● **Work to complete**
An exact transcription of the records is required, minus any images.

[Stored data entries]
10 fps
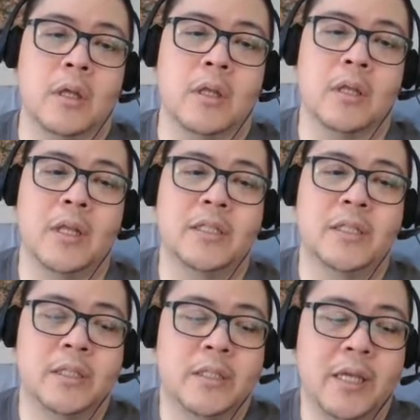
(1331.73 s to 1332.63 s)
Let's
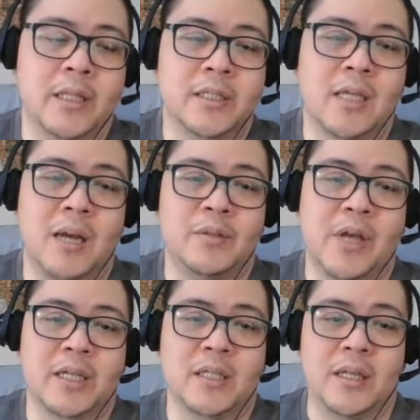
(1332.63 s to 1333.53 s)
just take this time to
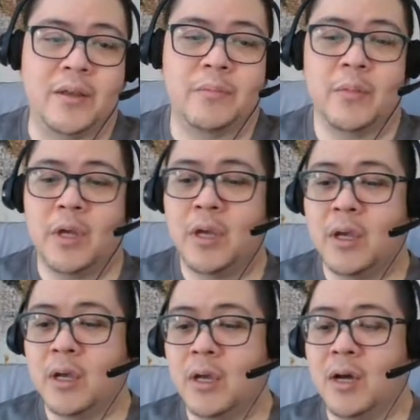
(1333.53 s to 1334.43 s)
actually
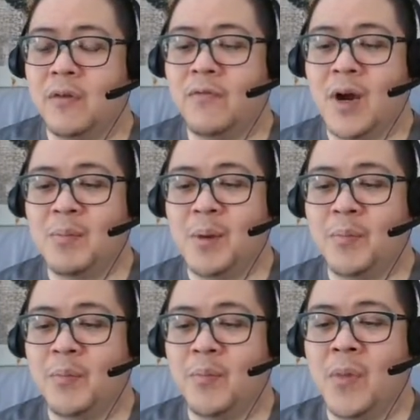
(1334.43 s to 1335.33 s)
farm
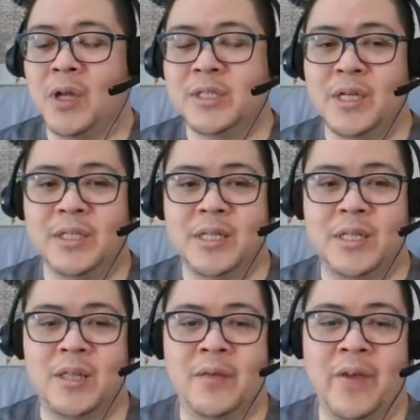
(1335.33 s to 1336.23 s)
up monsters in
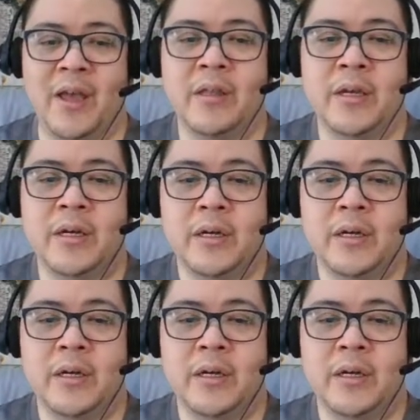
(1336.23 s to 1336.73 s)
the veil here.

● **Your solution**
10 fps
(1331.73 s to 1332.63 s)
Let's
(1332.63 s to 1333.53 s)
just take this time to
(1333.53 s to 1334.43 s)
actually
(1334.43 s to 1335.33 s)
farm
(1335.33 s to 1336.23 s)
up monsters in
(1336.23 s to 1336.73 s)
the veil here.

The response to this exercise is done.